We tried to compare the speeches on the parliament of 2 close but very different years for the politics of Greece. 2004 was one of the most successful years for Greece as we hosted the Olympics, won the football euros and had many other successes in varying areas. Many pressume that the money we were lented on those years took an important toll on the economy which finally led to the economic crisis. This crisis started to become visible in 2008-09 were it was clear that the Greek economy couldn't handle the dept that had mounted up. On our analogy we tried to compare the word "χρεος" meaning dept between these 2 years.

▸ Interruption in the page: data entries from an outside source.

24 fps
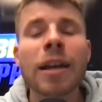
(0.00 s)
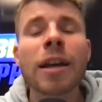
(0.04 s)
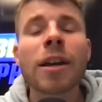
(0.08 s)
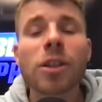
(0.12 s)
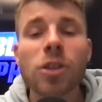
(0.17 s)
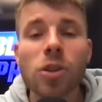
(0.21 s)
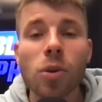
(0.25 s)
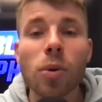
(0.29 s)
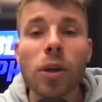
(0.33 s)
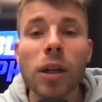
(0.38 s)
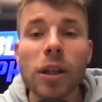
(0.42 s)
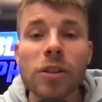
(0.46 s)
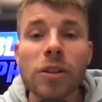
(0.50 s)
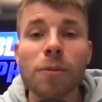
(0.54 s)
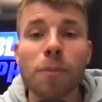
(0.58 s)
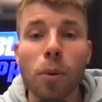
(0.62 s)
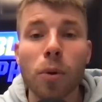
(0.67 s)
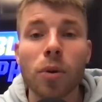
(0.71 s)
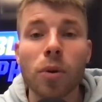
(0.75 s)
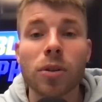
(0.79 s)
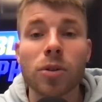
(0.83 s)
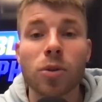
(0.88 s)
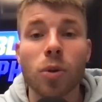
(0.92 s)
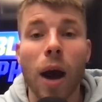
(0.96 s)
so it is
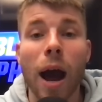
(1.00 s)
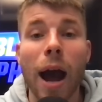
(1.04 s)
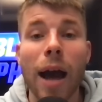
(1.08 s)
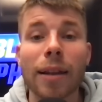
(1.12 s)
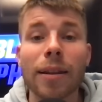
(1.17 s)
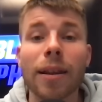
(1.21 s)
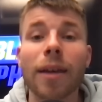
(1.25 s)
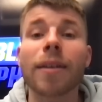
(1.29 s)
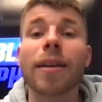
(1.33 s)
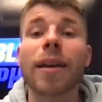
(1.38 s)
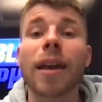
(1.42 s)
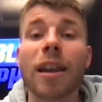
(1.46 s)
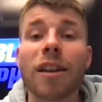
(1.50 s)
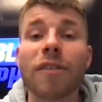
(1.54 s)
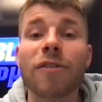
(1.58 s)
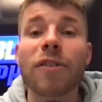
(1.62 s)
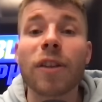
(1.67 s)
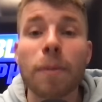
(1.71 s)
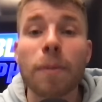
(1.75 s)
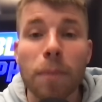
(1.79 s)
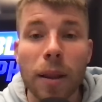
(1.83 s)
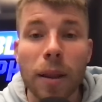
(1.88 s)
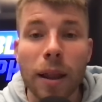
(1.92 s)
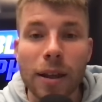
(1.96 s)
important to highlight, and if he
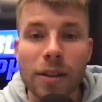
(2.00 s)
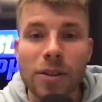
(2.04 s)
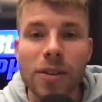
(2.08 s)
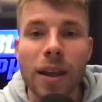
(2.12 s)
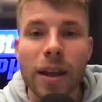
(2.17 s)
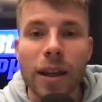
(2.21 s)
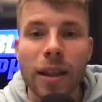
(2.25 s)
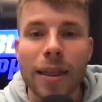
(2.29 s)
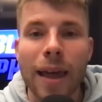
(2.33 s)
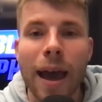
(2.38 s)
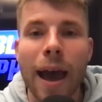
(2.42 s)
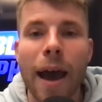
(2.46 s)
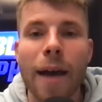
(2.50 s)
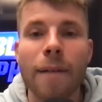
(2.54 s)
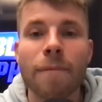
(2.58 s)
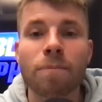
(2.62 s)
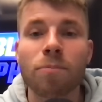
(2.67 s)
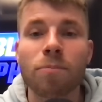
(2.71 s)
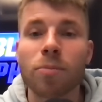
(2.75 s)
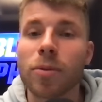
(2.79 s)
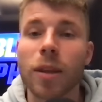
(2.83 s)
plays like that,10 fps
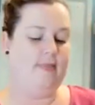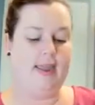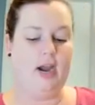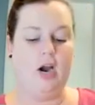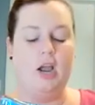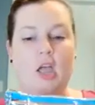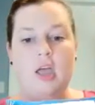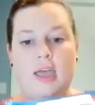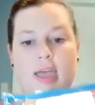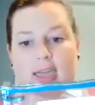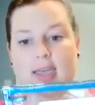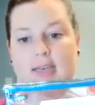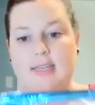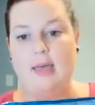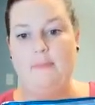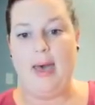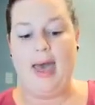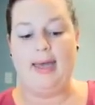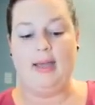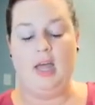in there is a
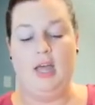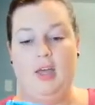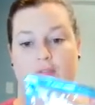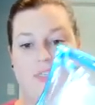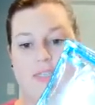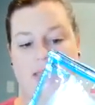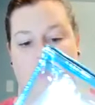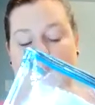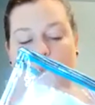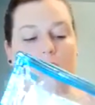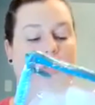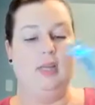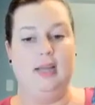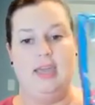bag of samples.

We trained our data with the 2004 and 2009 parliament speeches creating 2 different vocabularies. On the first vocabulary, for 2004, we can see that "χρεος" is considered similar to 'δανεισμος', 'πληθος', 'υποχρεος', 'αμειλικτος' etc. On the other hand, for the 2009 vocabulary it is similar with 'δανεισμος', 'υπερδανεισμος', 'κοστος', 'υψηλος', 'φανερος', 'ελλειμματικος'. The results clearly indicate that in 2004 there wasn't any real concern in the parliament about the debt while in 2009 there are clear indications that the dept is aknowledged as "overgrown", "high", "vissible" and there are talks about deficits and defaulting. In conclusion, what we understand from this analogy is that the greek governments hadn't forseen and forecasted the catastrophic events the large dept created in the decade of 2000 would create for the next decade, something they realized in 2008-09 and later.